Can School Recess Help Combat Childhood Obesity in NJ ?
Recess at New Jersey schools is not mandatory, but a pair of lawmakers is looking to change that in an effort to combat childhood obesity.
The legislation sponsored by Assembly members Erik Peterson (R-Clinton) and Joe Lagana (D-Paramus) would require schools to provide children from kindergarten through fifth grade with at least 20 minutes of recess every school day.
The measure would also require that the recess period be held outdoors when possible, and that recess couldn't be used to meet the current legal requirements regarding the provision of physical education courses in public schools. The 20 minutes of recess would be in addition to existing gym classes.
Peterson has four grade school-aged kids and he said he was surprised when they told him they weren’t getting enough recess time.
The lawmakers said recess is not just about giving kids exercise.
Peterson said time on the playground provides children with lessons about playing together and resolving disputes.
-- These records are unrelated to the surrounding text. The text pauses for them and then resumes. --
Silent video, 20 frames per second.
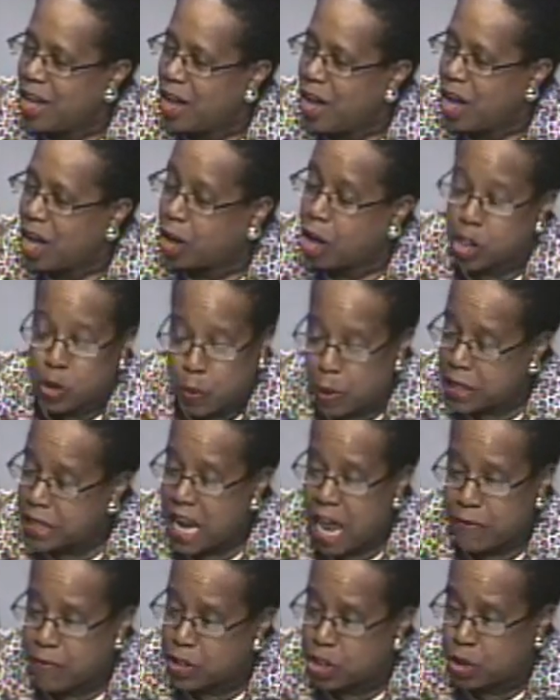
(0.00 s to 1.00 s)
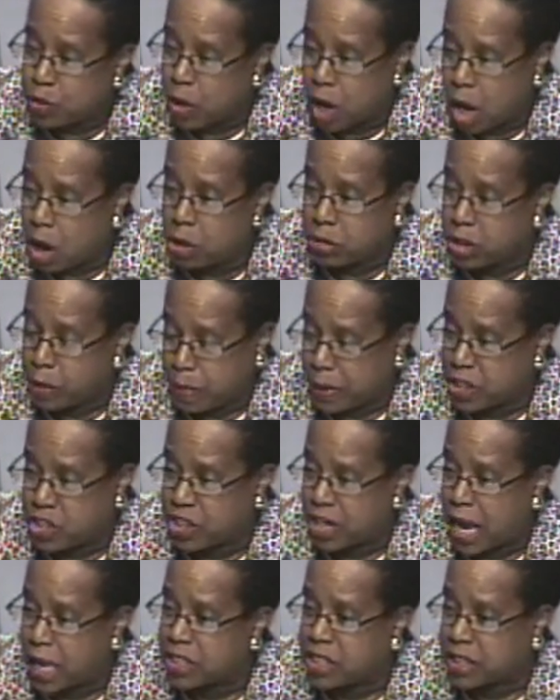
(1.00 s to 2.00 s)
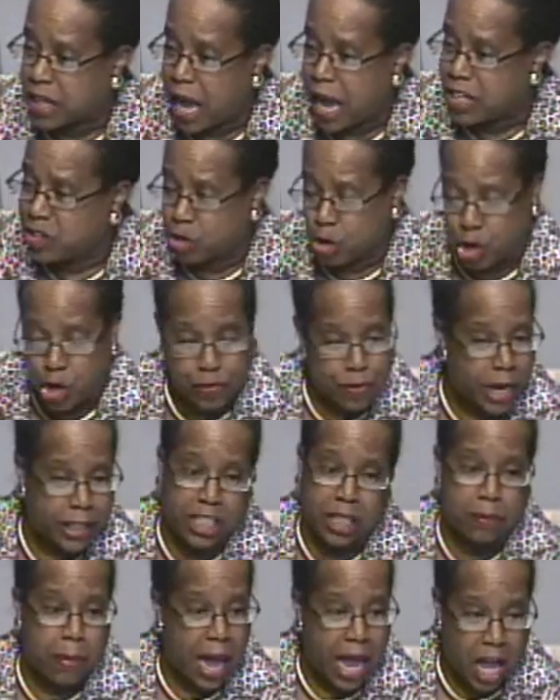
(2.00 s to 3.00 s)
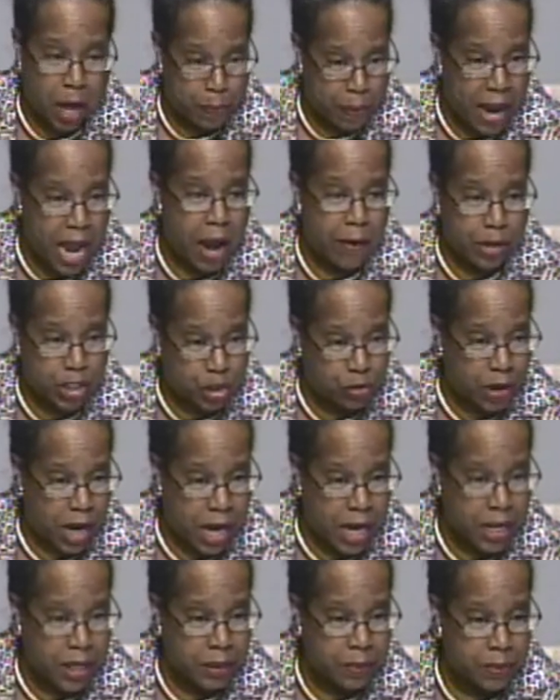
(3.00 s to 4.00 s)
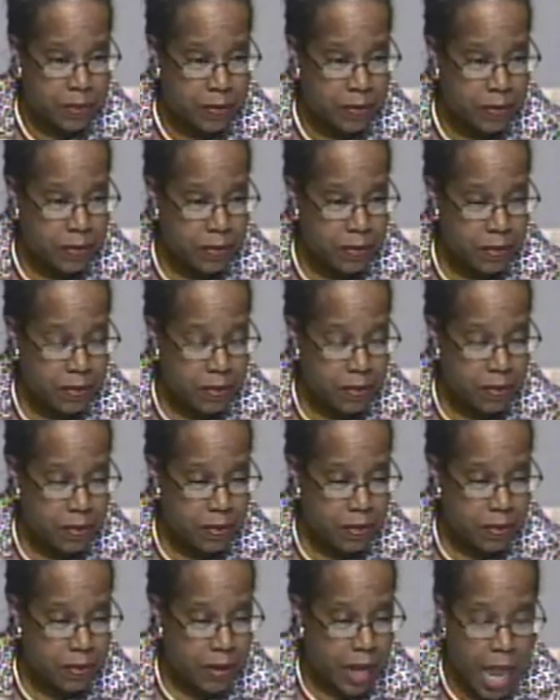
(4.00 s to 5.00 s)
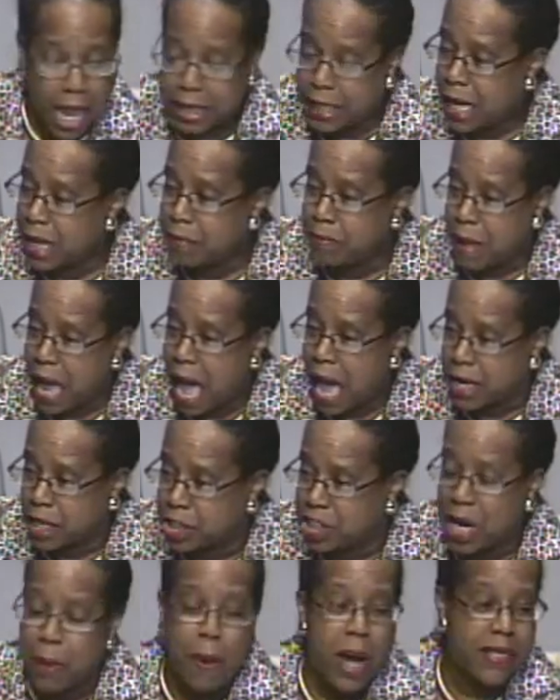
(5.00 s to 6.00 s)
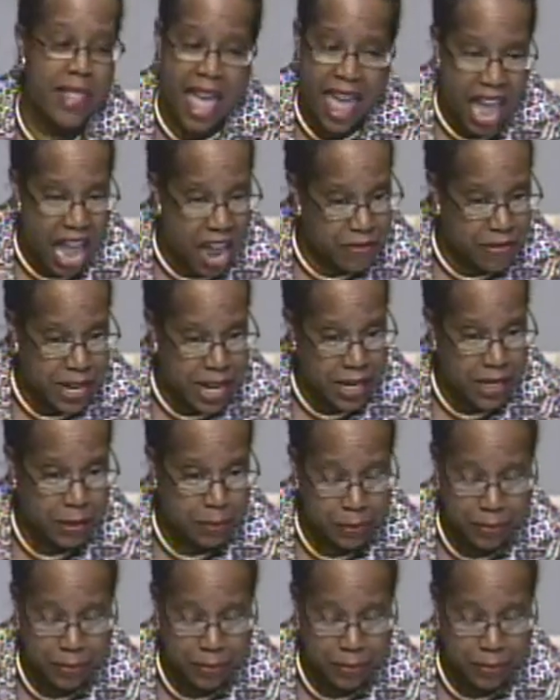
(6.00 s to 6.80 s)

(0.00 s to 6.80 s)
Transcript: Because we're never too old to be chastised or corrected by our parents, right? It didn't matter. She wasn't having it.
“In addition to giving children time to recharge during the school day, recess allows students to develop their social skills and get some physical activity,” Lagana said.
Peterson thinks recess at school could even result in more outside activity at home.
“Children would not only get that exercise during recess at school, after school they could get much more than that and then we’ll see that obesity problem going away,” he predicted.
The Assembly Education Committee is scheduled to consider the legislation on Monday. An identical bill was sponsored in the Upper House by Sen. Shirley Turner (D-Trenton). The legislation was unanimously approved by the full Senate on June 29, 2015.
Recent released statistics from the Centers for Disease Control and Prevention revealed that 17.5 percent of American children between the ages 6 to 11 were considered obese, and there was no difference in the percentage between girls and boys in that age range
“With more and more young people at risk for illnesses due to inactivity, it’s critical for recess to be a part of their routine starting at an early age,” Lagana said.